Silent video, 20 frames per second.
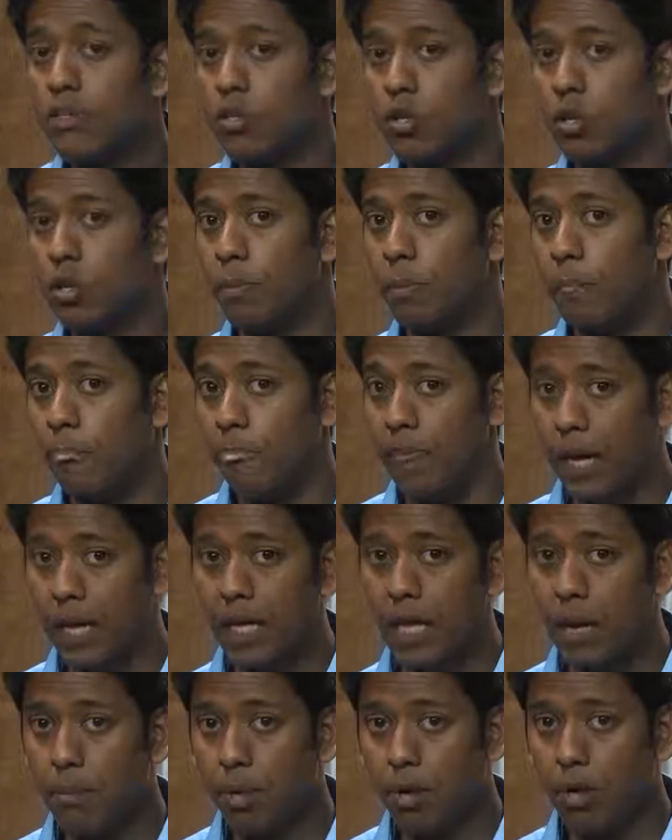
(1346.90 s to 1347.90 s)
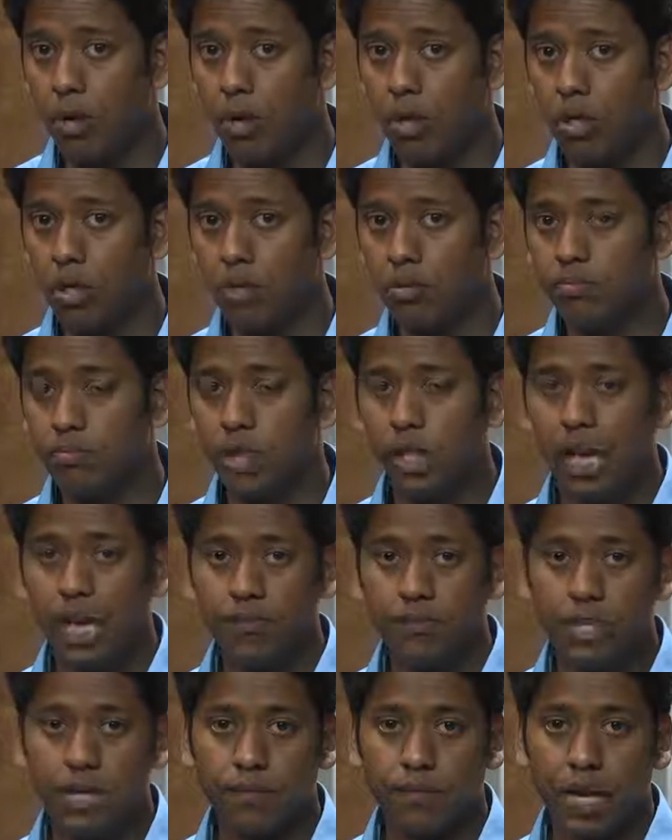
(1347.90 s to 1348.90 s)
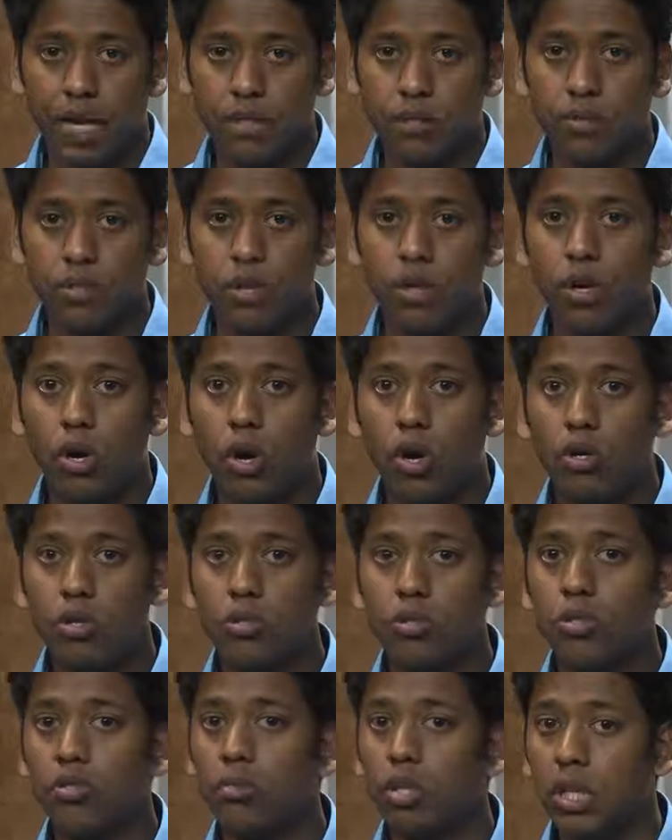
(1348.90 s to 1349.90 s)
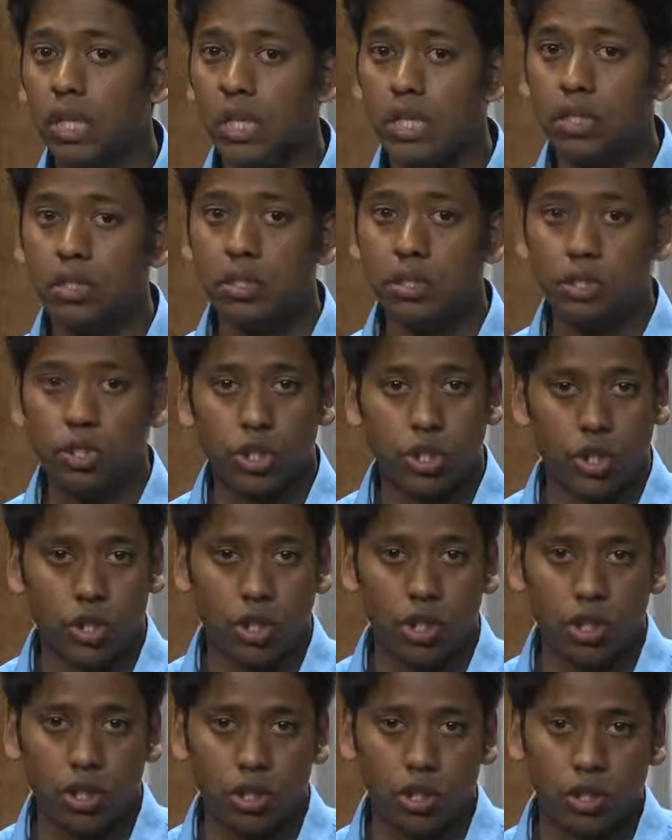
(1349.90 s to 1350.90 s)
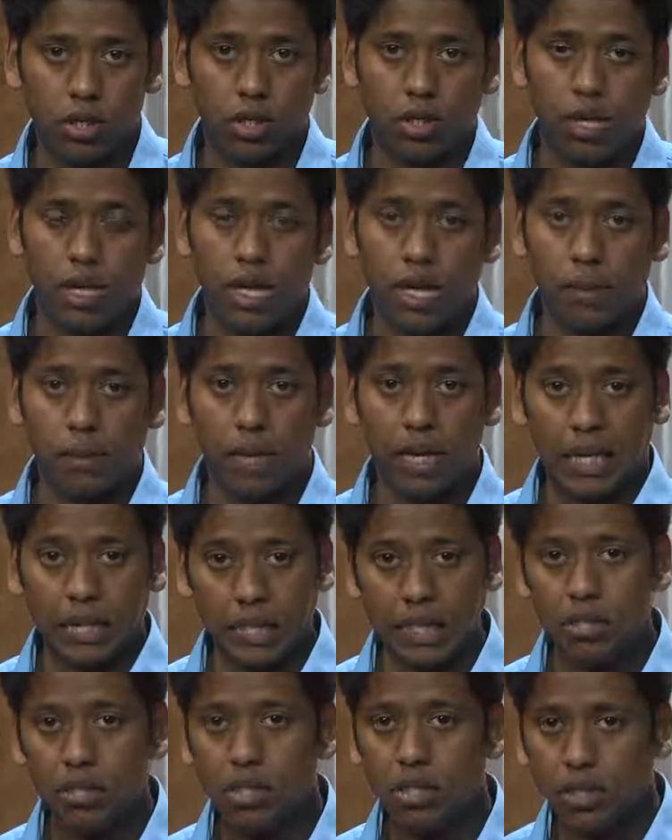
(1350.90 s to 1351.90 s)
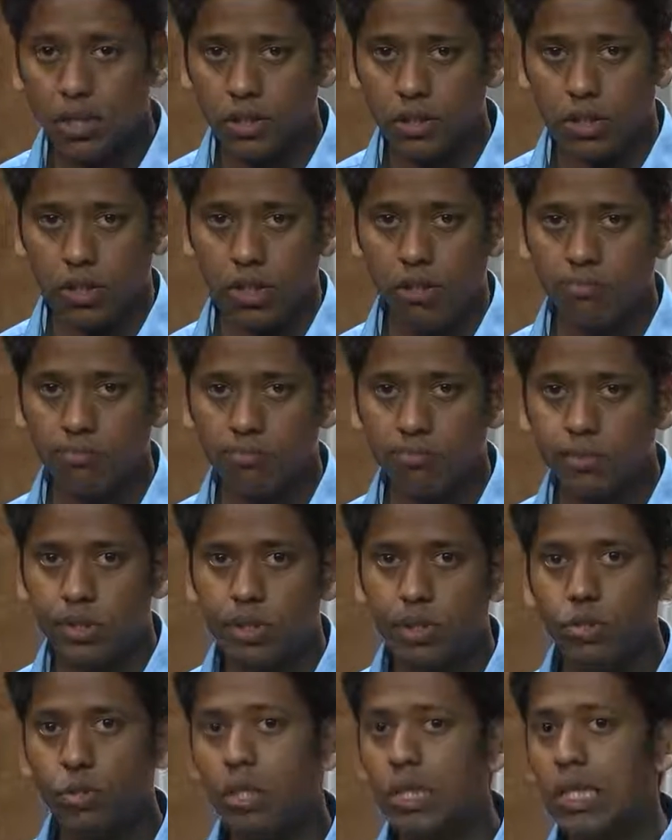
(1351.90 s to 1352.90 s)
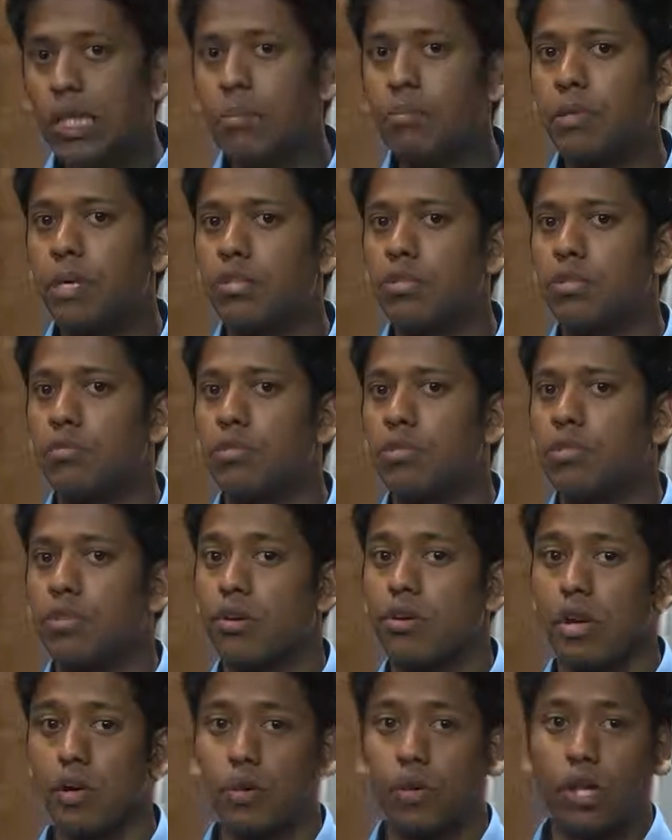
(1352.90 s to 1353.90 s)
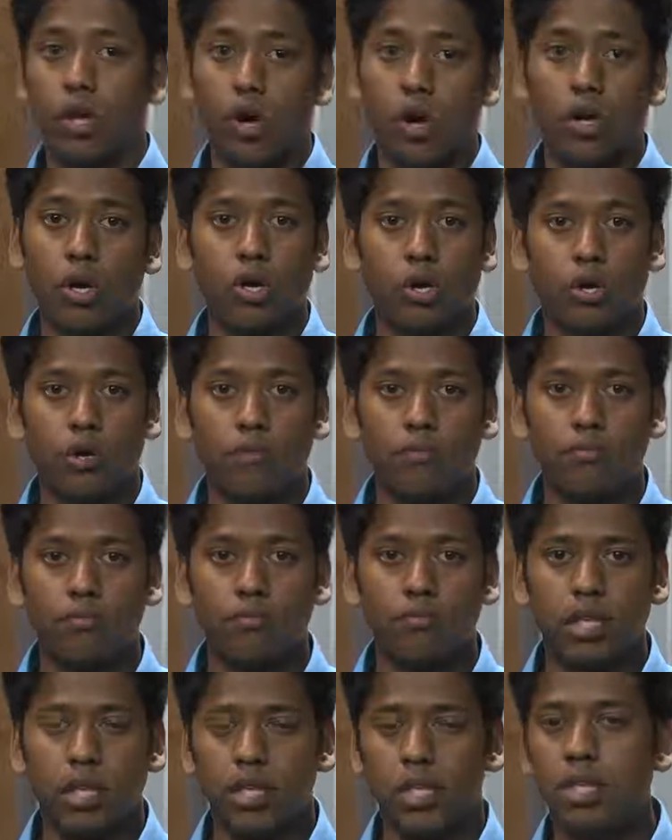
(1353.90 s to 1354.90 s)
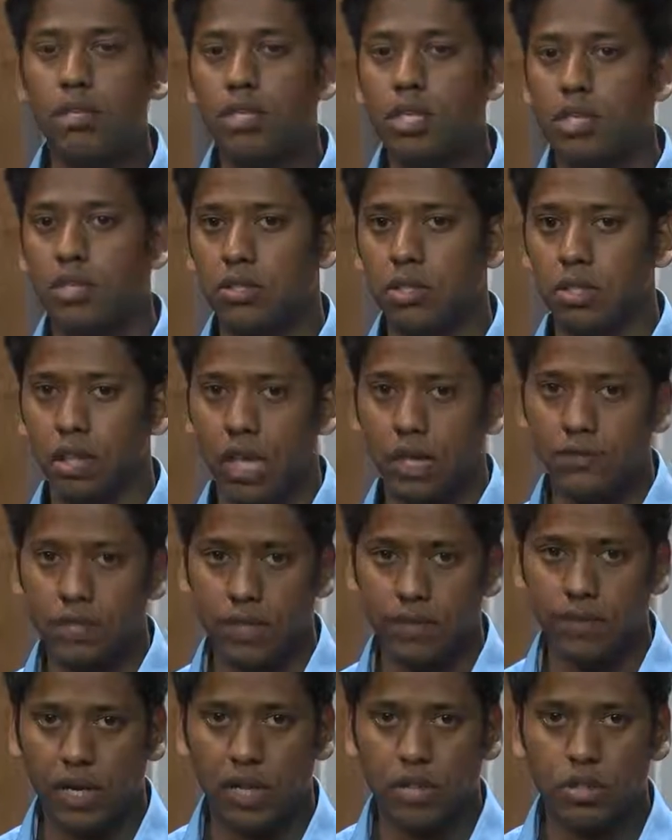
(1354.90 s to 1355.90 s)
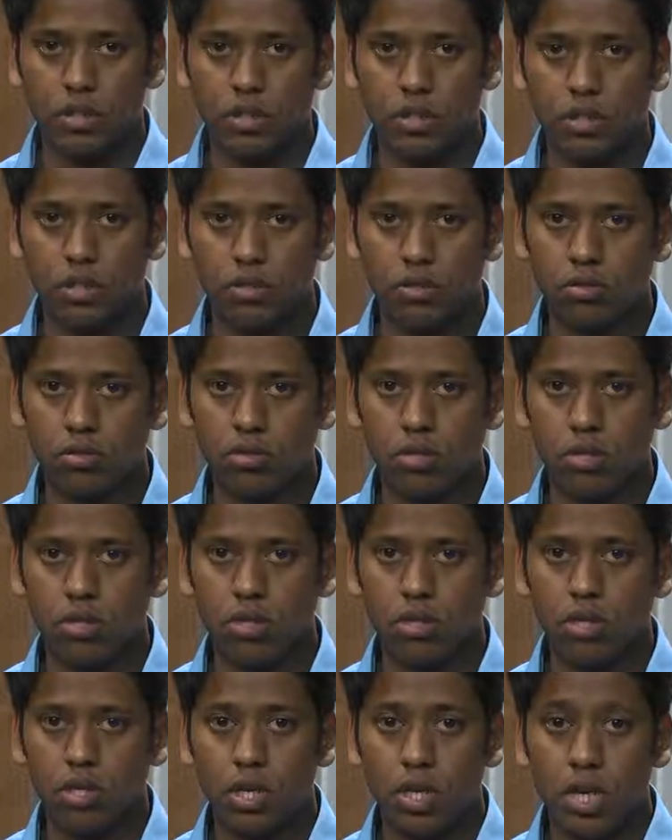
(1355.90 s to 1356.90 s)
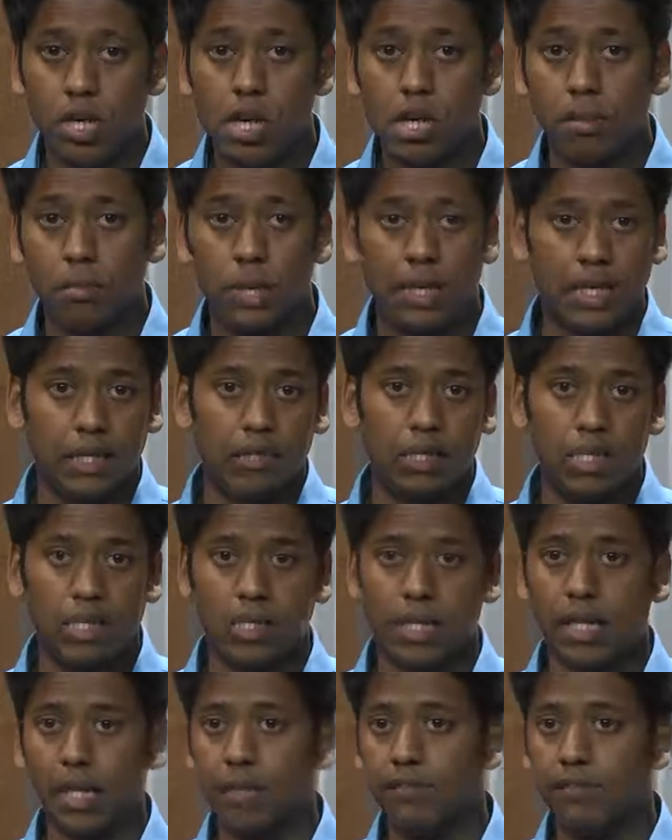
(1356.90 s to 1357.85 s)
So like MRR, lifetime values are also related to churn. By decreasing churn, you can keep customers around longer and increase their lifetime values. By increasing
····················
TASK REQUIREMENTS:
Exactly the lines from the one that contains "(1351.90 s to 1352.90 s)" through the last line of the records should be set down, and the pictures should be dropped.

PROBLEM SOLUTION:
(1351.90 s to 1352.90 s)
(1352.90 s to 1353.90 s)
(1353.90 s to 1354.90 s)
(1354.90 s to 1355.90 s)
(1355.90 s to 1356.90 s)
(1356.90 s to 1357.85 s)
So like MRR, lifetime values are also related to churn. By decreasing churn, you can keep customers around longer and increase their lifetime values. By increasing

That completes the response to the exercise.